Refactoring: great code doesn't usually come from a Beautiful Crystalline Vision that some programmer dreams up -- it comes from writing some code, getting it working, and then rearranging it to make the code *better* while it's still working. That's "refactoring": the art of making the code cleaner without changing what it's doing. It's a good habit to get into, especially because it takes practice. (Granted, listing all the major refactoring techniques is a good-sized talk itself; I highly recommend Fowler's book on the subject.)

The DRY (Don't Repeat Yourself) Principle: which I usually describe as "Duplication is the source of all evil". Any time you are duplicating code, you're making it much more likely that you'll get bugs when things change. Much of refactoring is about merging things to eliminate duplication. Similarly, duplicate data is prone to getting out of sync and causing problems, so you should usually try to point to the same data when it's convenient to do so.

Efficiency is good, but algorithmic complexity is what matters: this is what's often called "Big-O" notation in computer science. How fast things run *does* matter, but only in the grand scheme of things. Whether this approach takes twice as long as that one probably doesn't matter unless you're doing it a bazillion times per second. What *does* tend to matter, given a list of size n, is whether you're going through it just once -- O(n) in the notation -- or whether each time through you're going through the whole list again -- O(n^2) in the notation, that is, "n-squared". (You'd be surprised how easy it to to wind up with algorithms that are n^2 or even n^3 -- that can actually get slow.) Or, if you have two list m and n, does your approach take O(n+m) time, or O(n*m)? It's worth practicing thinking through these order-of-magnitude evaluations and getting an intuition for it. That said...

Big stuff swamps small stuff: in one community the other day, I pointed out an approach to solving a problem that involved creating an extra object for each HTTP call. One of the folks in the discussion asked whether that inefficiency would matter, and I had to point out that you're already handling an HTTP call -- at *best*, the overhead of that handler is at least 1000 times that extra object creation, quite likely 10000 times more, so this is a drop in the bucket. So keep scale in mind, and don't sweat the small stuff. If you know your list is never going to have more than ten entries, even O(n^3) probably doesn't matter much.

What else? Can we craft a reasonably brief Rosetta Stone that summarizes the *common* stuff that every programmer should know, so they know what to look for? What are the principles that are true regardless of programming language, which aren't necessarily taught by the average JavaScript bootcamp? DRY is the heart and soul of good programming IMO -- are there other principles of similar importance?

  • 1

Every program is an attempt to capture and automate a decision-making process. If you don't fully understand the specific process you are working on, nothing else matters.

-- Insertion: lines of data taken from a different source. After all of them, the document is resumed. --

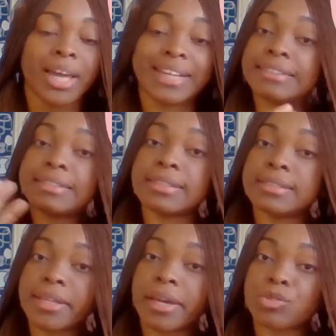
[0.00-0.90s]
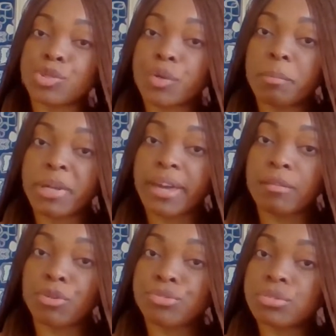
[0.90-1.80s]
Antecedents can trigger
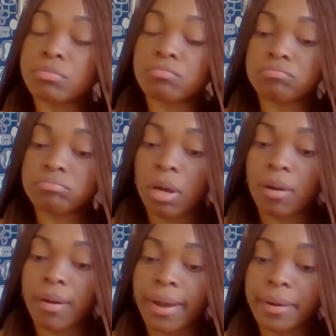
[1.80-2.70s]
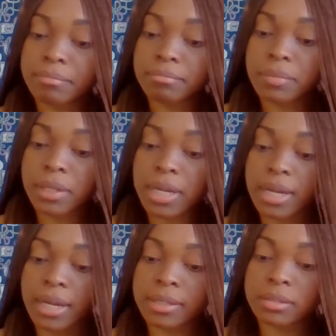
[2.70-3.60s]
behaviors, all right?
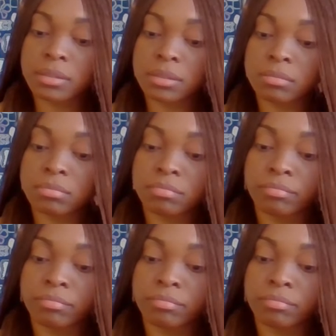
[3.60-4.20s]
And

True -- although that comes with the flip-side, that you often (almost always, in my experience) learn along the way that you *didn't* completely understand that process at the beginning, and need to adjust as you go. *Believing* that you fully understand what you're doing, and being bull-headed about that, is one of the most common failure modes...

(Deleted comment)
Generally speaking, more of people's code is built to detect or respond to error than to do the actual task

Not sure that I *quite* agree with this one -- a lot of the error-checking is pretty well encapsulated these days, so I typically find it a good deal less than half in terms of SLOC. But this might depend on your definition of "the actual task". (I often find that plumbing is the single largest component, try though I may to minimize that.)

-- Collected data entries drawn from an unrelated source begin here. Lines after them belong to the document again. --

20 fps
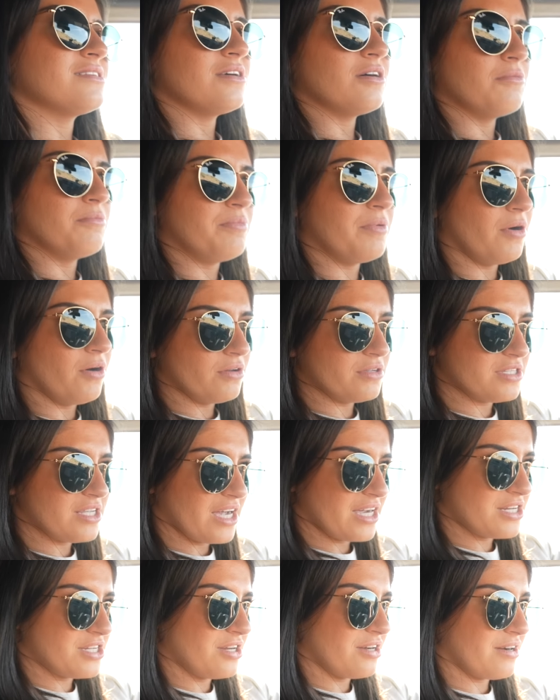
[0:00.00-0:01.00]
little bowl
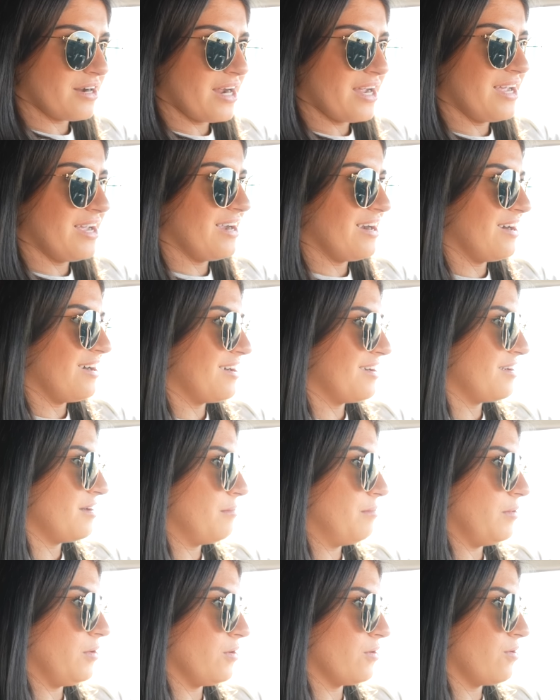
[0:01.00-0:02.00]
section right here,
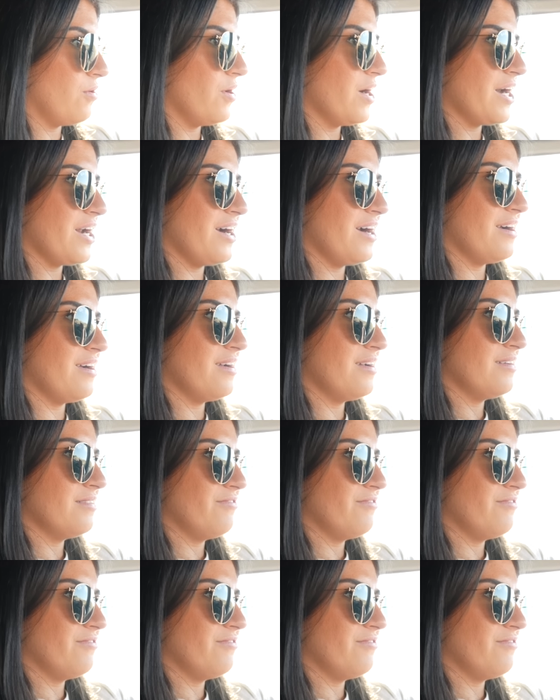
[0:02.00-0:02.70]
a bowl corner,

But a spinoff that isn't at all obvious to the beginner is that, if you are building something at all serious, testing is more than half the effort. (And should generally be more than half the total code if your automated testbase is sufficient.)

The difference between a trivial project and a serious project is that on every serious project, maintenance and improvements take much, much longer than the initial development phase.

Corollary: anything "clever" or "elegant" needs more commentary, not less.

(Deleted comment)
Hadn't actually come across the SOLID acronym before, although I know its components. Some may be a tad deeper than I'm looking for here, but they're all worth thinking about -- thanks for the pointer!

(I'll have to think about what to say about concurrency beyond "Explicit Threads are your Enemy; avoid them". Beyond that may be getting deeper into the weeds than I want here, especially because concurrency is mostly irrelevant to several major languages. If you're thinking about concurrency, you're probably already at a higher level than I'm focusing on here.)

That programming is, at essence, struggling with the finite ability of the human brain to understand things. Most other principles fall out from this.

Ah, lovely point. Indeed, I think there's a corollary that I totally should point out here, which is that a *large* fraction of serious programming is all about breaking problems down into small, bite-sized pieces that are simple enough that you can be somewhat confident about how they behave, and then using those as building blocks to build larger pieces. Perfection is unlikely, but the goal is being able to understand each component.

The bane of premature or naive optimization of these.

Mmm -- very good point. That may actually be the only point worth making at this level, rather than even worrying about the complexity one.

That programs are necessarily created in service of humans. In the end, some human will need to see benefit, or you don't get paid.

Yaas. The audience I'm thinking about right now (which is mainly entrepreneurs) mostly gets that in their gut, but it's a common enough trap to be worth underlining.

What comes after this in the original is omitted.